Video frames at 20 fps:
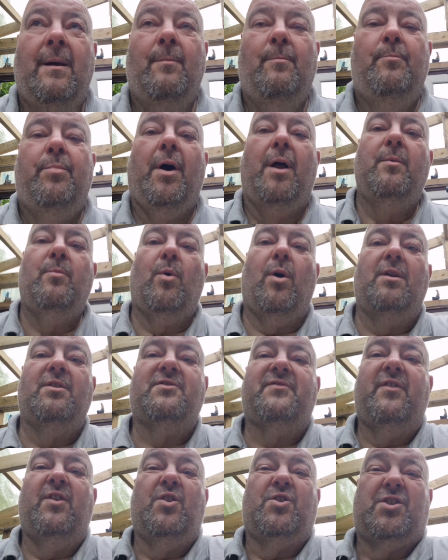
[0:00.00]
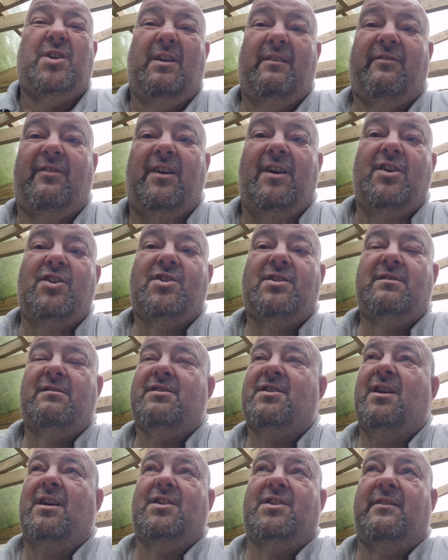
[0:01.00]
pond one's virtually finished.
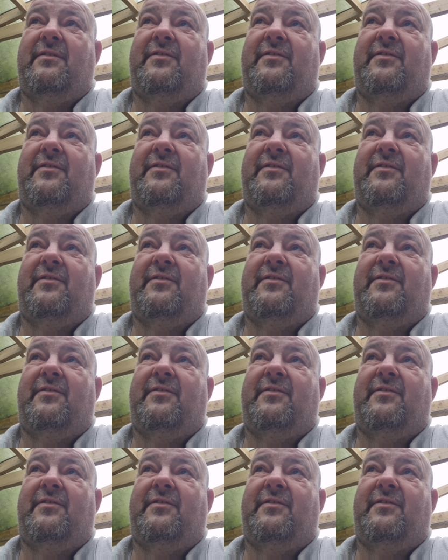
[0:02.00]
So there's a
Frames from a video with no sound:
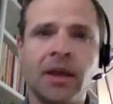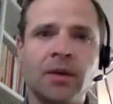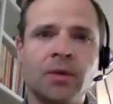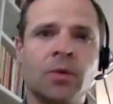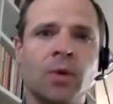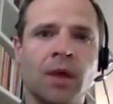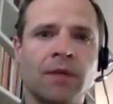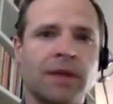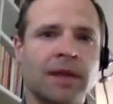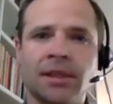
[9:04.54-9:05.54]
you
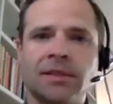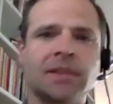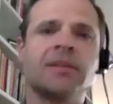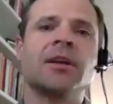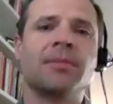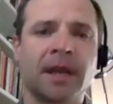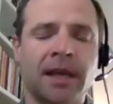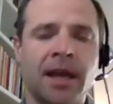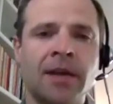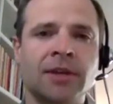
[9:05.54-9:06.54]
qualify just as an independent
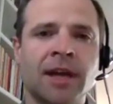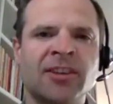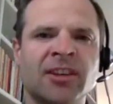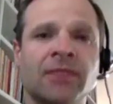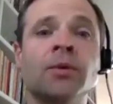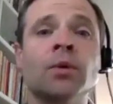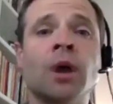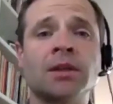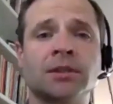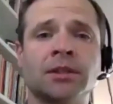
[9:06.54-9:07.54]
contractor if you
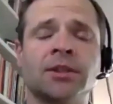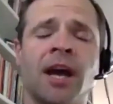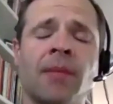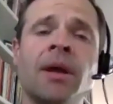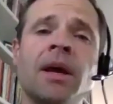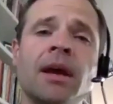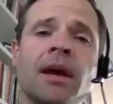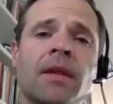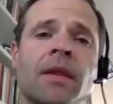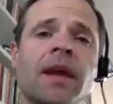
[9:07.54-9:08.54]
lost your job,
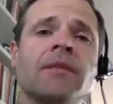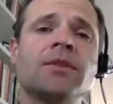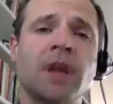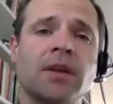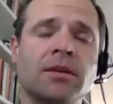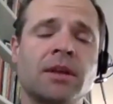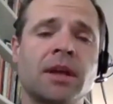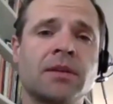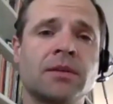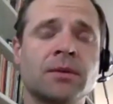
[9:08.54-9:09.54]
they have changed
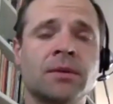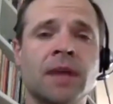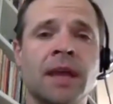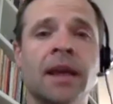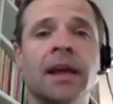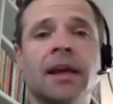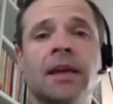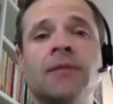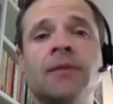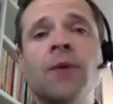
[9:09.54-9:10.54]
things to say
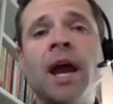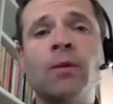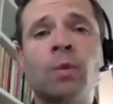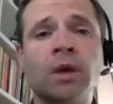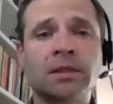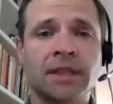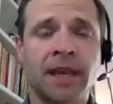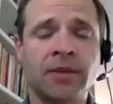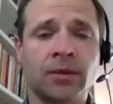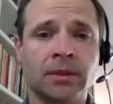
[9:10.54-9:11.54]
if you had work
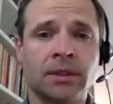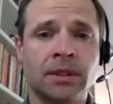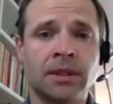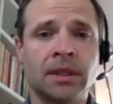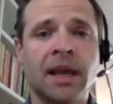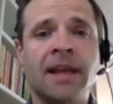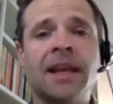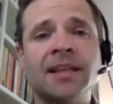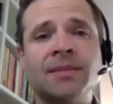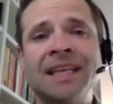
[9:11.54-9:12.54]
scheduled and it
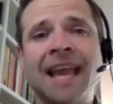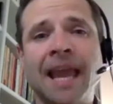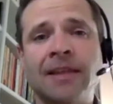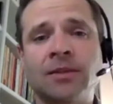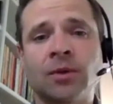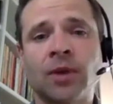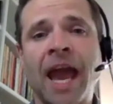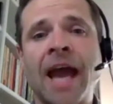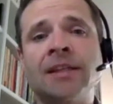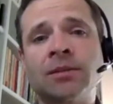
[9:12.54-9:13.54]
has been canceled
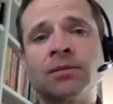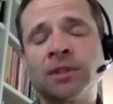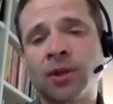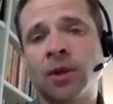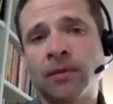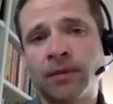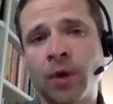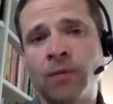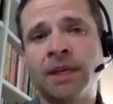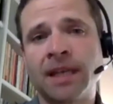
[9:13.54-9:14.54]
as a result of
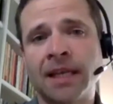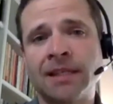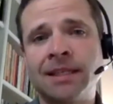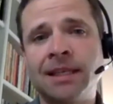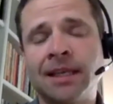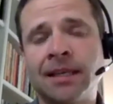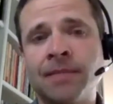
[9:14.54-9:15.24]
COVID 19,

+++

▸ Exercise directions
Would you give the records again exactly, dropping the pictures?

▸ Task response
Video frames at 20 fps:
[0:00.00]
[0:01.00]
pond one's virtually finished.
[0:02.00]
So there's a
Frames from a video with no sound:
[9:04.54-9:05.54]
you
[9:05.54-9:06.54]
qualify just as an independent
[9:06.54-9:07.54]
contractor if you
[9:07.54-9:08.54]
lost your job,
[9:08.54-9:09.54]
they have changed
[9:09.54-9:10.54]
things to say
[9:10.54-9:11.54]
if you had work
[9:11.54-9:12.54]
scheduled and it
[9:12.54-9:13.54]
has been canceled
[9:13.54-9:14.54]
as a result of
[9:14.54-9:15.24]
COVID 19,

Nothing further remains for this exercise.